Dijo, y levantó en alto, sobre su cabeza coronada de nubes, el cetro fulgurante. De pronto apareció, partiendo de un solio de oro, un puente maravilloso en el que se entrelazaban todos los colores más vivos, el violeta, el turquí , el azul, el verde,, el amarillo, el anaranjado y el rojo; inmenso semicírculo tendido a través de los abismos siderales para unir el cielo al mundo.
Por aquel puente resplandeciente avanzaron los dos dioses radiantes, cogidos de la mano; y en el mismo centro del fantasmagórico arco, se detuvieron. Debajo de ellos se extendía el mar, deliciosamente azul, agitado sin tregua por pequeñas ondas plateadas.
Izanagui hundió la espada del centellante en el agua, agitándola en remolino. Entonces sucedió el primer milagro; cuando el dios la retiro goteante, destacose de ella una burbuja de espuma, la cual se espesó, se solidificó y se convirtió en tierra. Aquella fue la primera tierra bajo el vasto cielo; una tierra pequeñísima, rodeada de agua: la isla Onogoro.
Con la ligereza y la gracia propia de las gaviotas cuando se posan sobre un peñasco que se adentra en el océano , Izanagui e Izanami descendieron sobre la islita verde y risueña y miraron en torno suyo. Sus ojos soñadores reflejaban el encanto del paisaje. Todo era paz y silencio; sólo las hojas de los árboles en flor y un riachuelo de plata, que manaba límpido de una roca, unían sus voces en un canto melodioso. El corazón de los dioses desbordaba de felicidad.
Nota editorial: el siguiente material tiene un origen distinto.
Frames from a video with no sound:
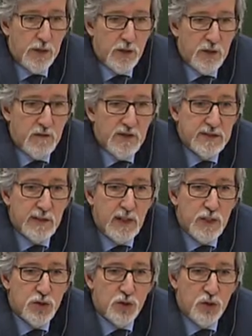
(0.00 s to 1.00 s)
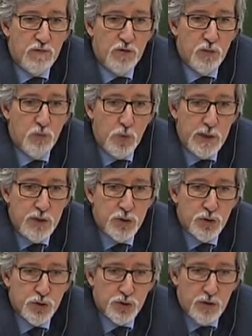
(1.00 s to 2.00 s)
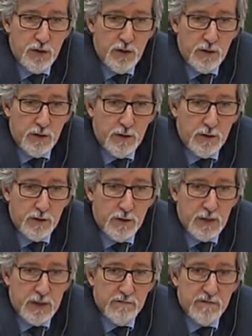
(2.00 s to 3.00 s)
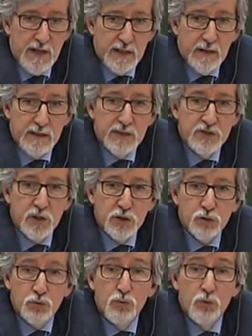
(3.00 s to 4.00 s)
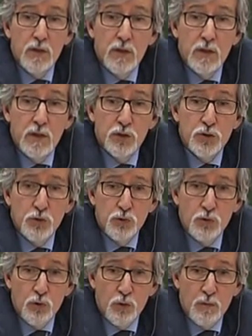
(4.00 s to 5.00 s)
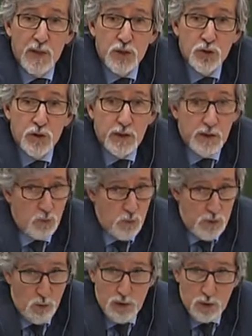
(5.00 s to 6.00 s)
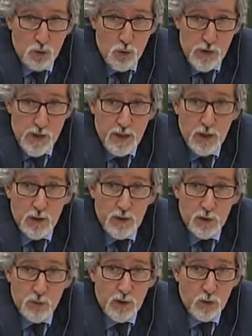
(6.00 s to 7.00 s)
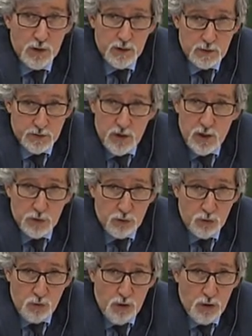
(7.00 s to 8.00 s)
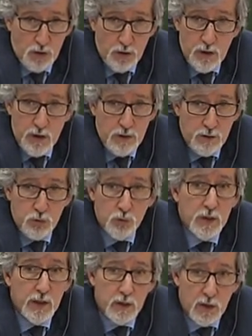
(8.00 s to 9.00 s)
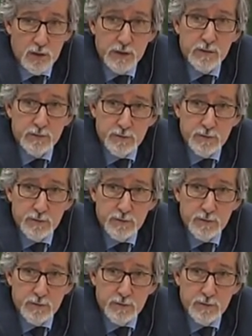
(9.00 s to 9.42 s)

with an investigation of the breach. If that leads us to the issue you're mentioning, we will go there and we will talk to our UK colleagues.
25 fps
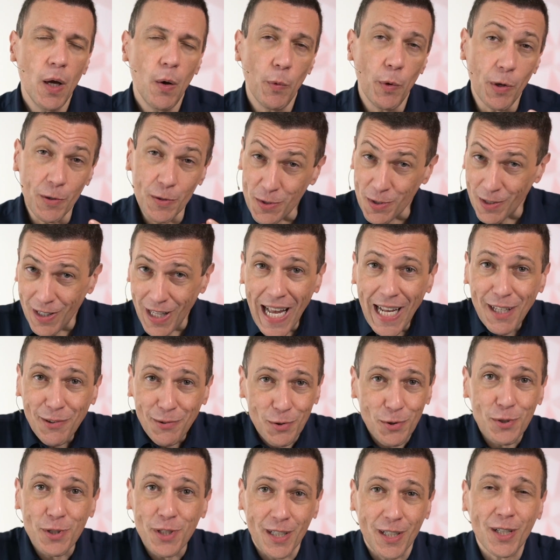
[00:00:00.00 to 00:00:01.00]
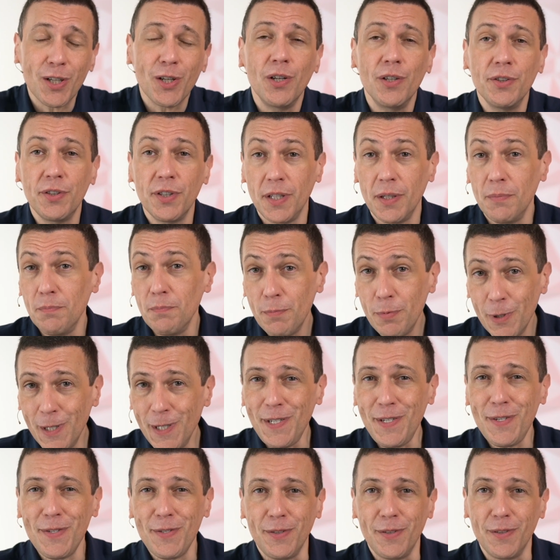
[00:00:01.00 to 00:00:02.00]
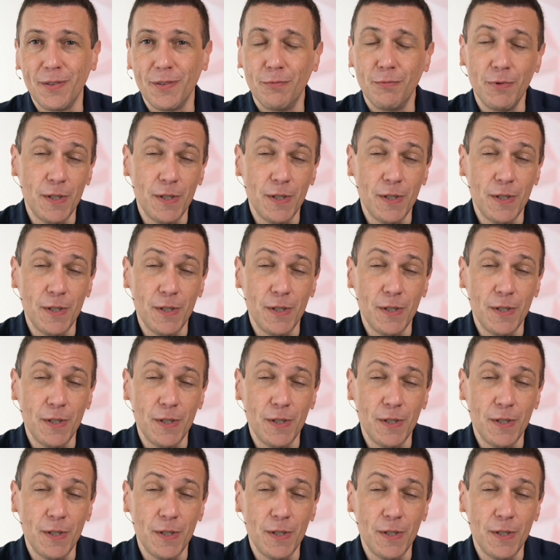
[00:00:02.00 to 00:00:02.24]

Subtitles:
We also like to share content in person.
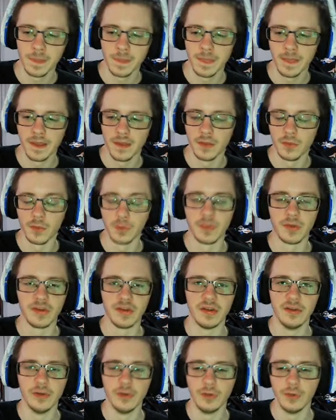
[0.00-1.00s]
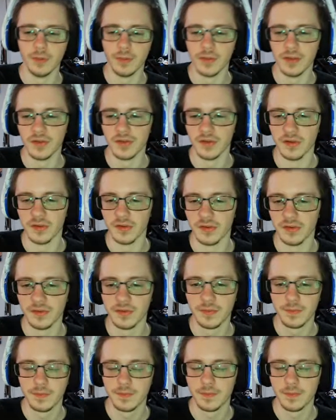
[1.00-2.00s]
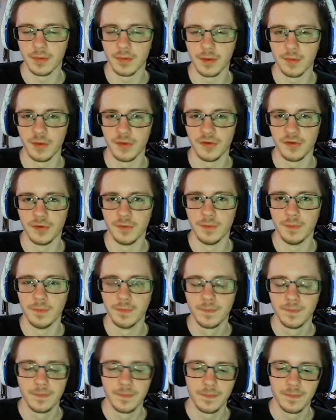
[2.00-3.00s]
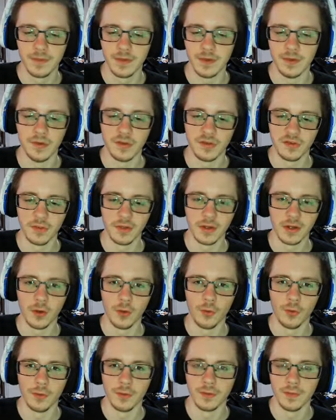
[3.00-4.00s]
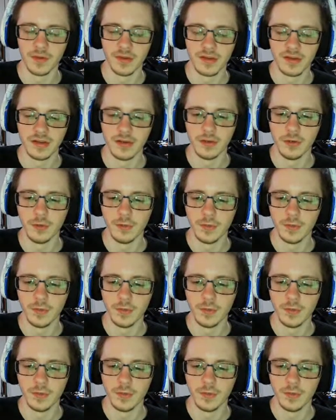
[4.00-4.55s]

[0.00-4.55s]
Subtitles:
3 Machine Dupe, this is pretty much you just summon core, Machine Dupe.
La tímida Izanami volviese entonces hacía su compañero, que le pereció fuerte y hermoso como nunca y , conmovida, exclamó :
-Desposémonos, Izanagui.
Se desposaron y, al cabo de algún tiempo, les nació un hijo monstruoso; una especie de enorme sanguijuela, horrible de ver. Horrorizados, los esposos colocaron en el fondo de una balsa formada de juncos entrelazados y lo abandonaron a las olas. Al cabo de algún tiempo, Izanami dio a luz a un segundo hijo; una segunda desilusión para los padres; esta ves se trataba de una medusa espantosa.
Desolados, Izanagui e Izanami subieron a las altas esferas del firmamento para pedir a los otros dioses la explicación de aquel misterio.
-Nos prometisteis hijos hermosísimos- dijeron, ante las divinidades reunidas en la Vía Láctea. ¿ Cómo es que solo hemos tenido hijos monstruosos?
-Esto sucede- replicó el rey de los dioses, enojado- porque tú, Izanami, pediste a Izanagui que se desposara contigo, cuando sabes bien que, según las antiguas leyes de la moral corresponde al hombre pedir a la mujer en matrimonio. Desobedecisteis y habéis sido castigados.
Izanagui e Izanami suspiraron, vencidos; inclináronse hasta el suelo, y, abandonando el cielo, retornaron a su isla. La pobre diosa, avergonzada, triste, avanzaba con la cabeza gacha y los ojos bajos, sin decir palabra.
A pocos pasos de distancia caminaba el joven dios Izanagui; y también él sentíase naturalmente avergonzado y preocupado, pero, al andar, su mirada dio con su compañera que le precedía en el sendero y quedó como hechizado. ¡Oh, cuán bella era! Nunca la vio tan hermosa como aquel día. Los cabellos negros resbalaban graciosamente por sus espaldas y bajo su paso, armonioso como el de una ninfa, el suelo florecía.
Izanagui se le acercó rápido y le dijo con profunda dulzura:
-¿Quieres convertirte en mi esposa para siempre, Izanami?
A aquellas palabras, la diosa sonrió y su sonrisa iluminó el universo. Finalmente, las antiguas leyes habían sido respetadas; esta vez el hombre habó el primero de matrimonio. Los dioses, aplacados, mantuvieron su promesa y muy pronto la feliz pareja de esposos tuvo hijos bellísimos. Por efecto de ello nacieron las islas japonesas, con sus prados esplendentes, y sus jardines perfumados, con sus graciosas colinas y sus habitantes buenos y laboriosos.